For a long time in history gold or silver was acceptable as money. If you had any quantity of gold not only would it be cumbersome but understandably it would be unsafe to keep it if you had insecure premises. Therefore the first banks were established for the common benefit to all (for the benefit of the community [common unity]).

However in order to pay a debt in gold or silver is cumbersome and bulky and so eventually it was realized that it was more convenient to give the paper note or the certificate as a means of exchange.
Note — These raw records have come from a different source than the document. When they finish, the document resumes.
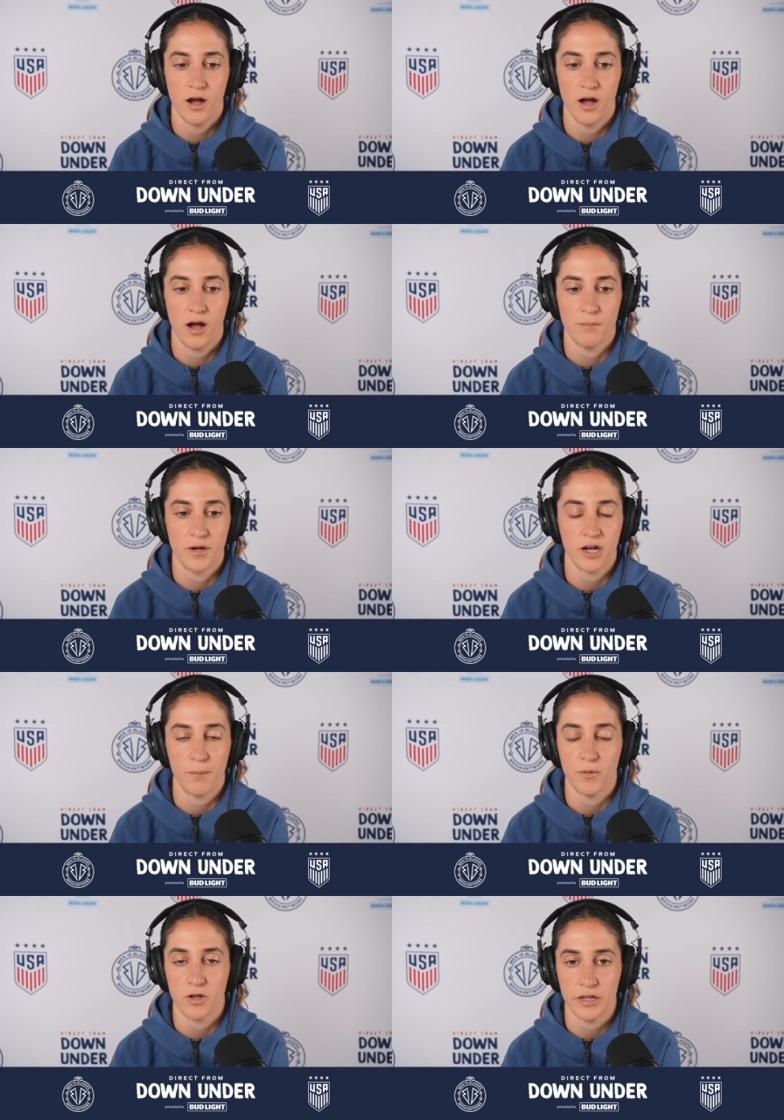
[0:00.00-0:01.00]
um, a
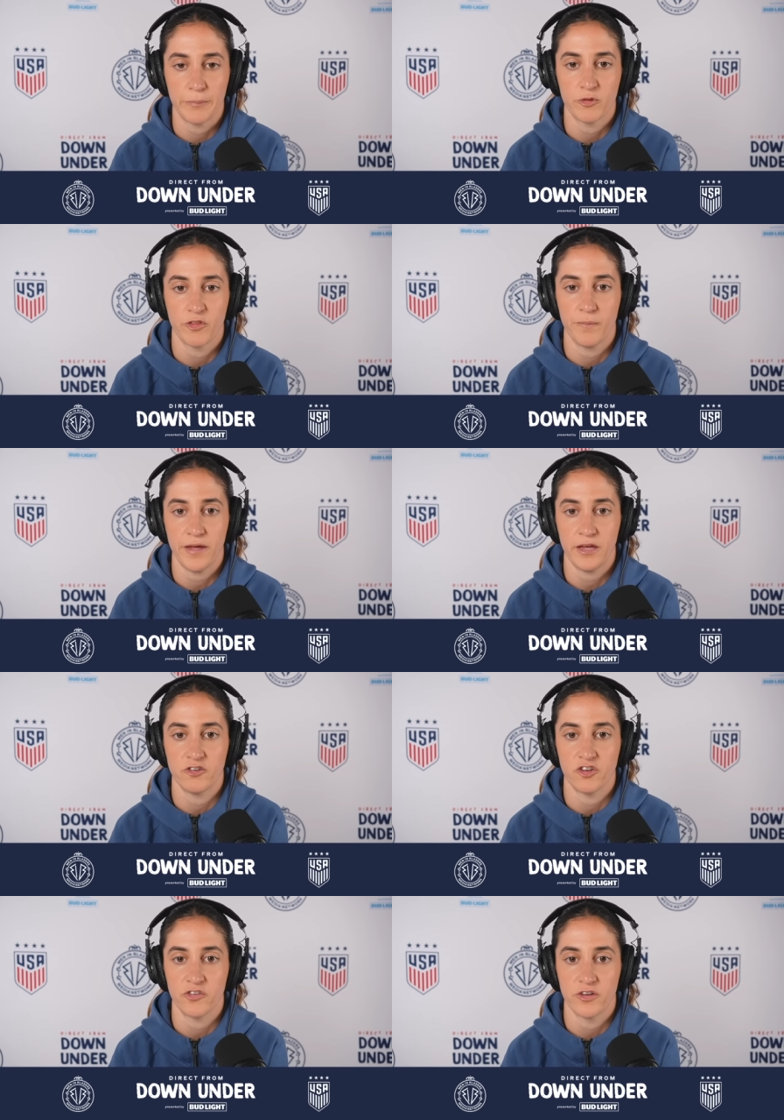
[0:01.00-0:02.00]
couple clips with me and
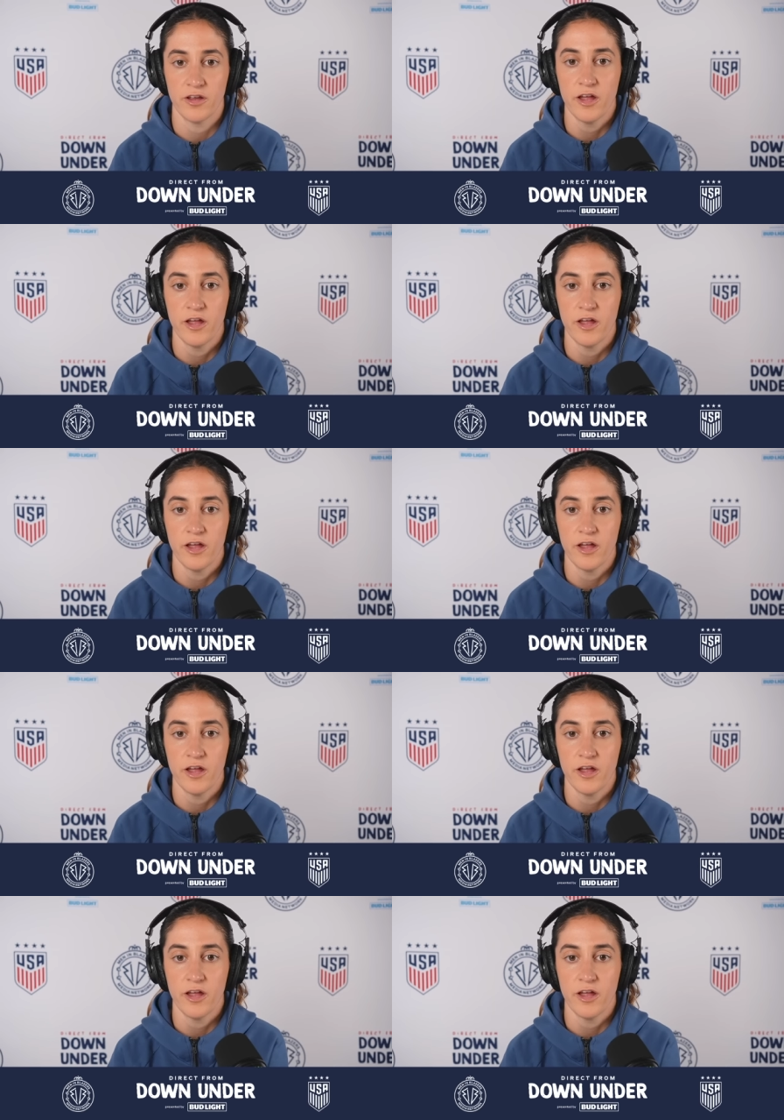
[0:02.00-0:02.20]
just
This is because the new owner of the certificate could  "accept it for value" knowing full well that as  the holder of the certificate- the holder in due course- he could always exchange the value written on the note for the amount of gold or silver held in the bank or alternatively he could continue to keep the holdings there in the bank for safe keeping.

Anyone holding gold in a bank for safe keeping would have a certificate or paper note he could present to the bank which the back would accept in exchange to withdraw his gold.  So the first paper notes certified ownership of gold or silver deposited in a community bank .

Surprizingly it wasn't all that long ago, within 3 generations, that one could cash a notarized piece of paper for the real money it represented which was gold or silver in a bank! The value was never in the paper but for what it could be exchanged or turned in for! As simple as that may seem somehow in accepting pieces of paper for value we today seem to have forgotten that.